If he were writing that review today, Judge Evans would no doubt include BP in his short list of most-corrupt corporations.
But why is it this way? 1979 was 31 years ago, and today, in the shadow of this BP disaster, government, relying apparently on the public’s short memory span, is preparing to enable a new generation of nuclear power plants under the pretense that advances in technology since TMI assure that such a thing can never happen again.
Don’t believe it! Read Dr. Helen Caldicott’s incisive book, Nuclear Power Is Not the Answer (The New Press, 2006) or Voices from Chernobyl: The Oral History of a Nuclear Disaster (Dalkey Archive Press, 2005). The only difference between the nuclear industry today and the nuclear industry in 1979—accurately reflected in The China Syndrome and witnessed by the world in the industry’s public bobbing and weaving after the TMI accident—is 31 years.
And that leaves us with oil, which is inundating our American southeastern Gulf coast in a mass wipe-out of life down to its most essential, single-celled building-blocks. How far it will spread and how many of us it will impact is an open question. But one thing seems certain. This should be big oil’s TMI. If we don’t enforce it as such, we are a hopeless lot of dunces who do not deserve to graduate from kindergarten.
The China Syndrome reminds us of where we’ve been and, unfortunately, where we would not have had to go since, if only we'd listened—dare I say it?—to our artists!

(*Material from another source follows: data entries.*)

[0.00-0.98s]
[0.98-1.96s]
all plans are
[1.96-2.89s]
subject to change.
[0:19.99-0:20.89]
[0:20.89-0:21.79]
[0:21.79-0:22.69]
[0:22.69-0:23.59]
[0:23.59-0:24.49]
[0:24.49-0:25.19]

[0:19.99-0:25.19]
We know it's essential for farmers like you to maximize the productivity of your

Rest in peace, Jack Lemmon! Long life to you, Jane Fonda and Michael Douglas!
How often "Art imitates Life."
ReplyDeleteGC
Thanks for this, D. Remember our guerilla street theater that arose from the TMI accident?

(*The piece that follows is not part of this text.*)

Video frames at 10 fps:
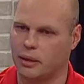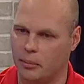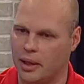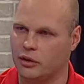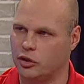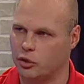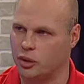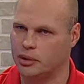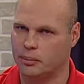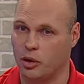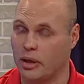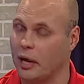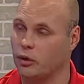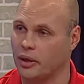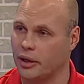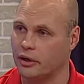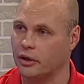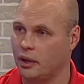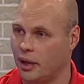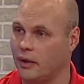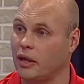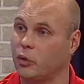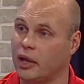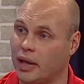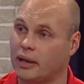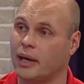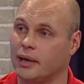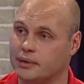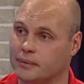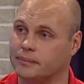the men do it about an hour later, and they run 8Ks.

ReplyDeleteI often wonder why these bastards continue to survive? It boggles the mind!
I certainly do remember our street theater, Kate--the Susquehannock Players. I've never been the same since that first windy day in early April, 1979, when we unveiled our first anti-nuclear skit in Penn Square in Lancaster. An old ground hog of a man threatened to hit me with his cane! That's why the bastards, as you call them, continue to survive--the average person on the street fears the protestors more than the military-industrial-government polluters who are making huge, lethal mistakes in their fast-track, cooperative pursuit of power and money.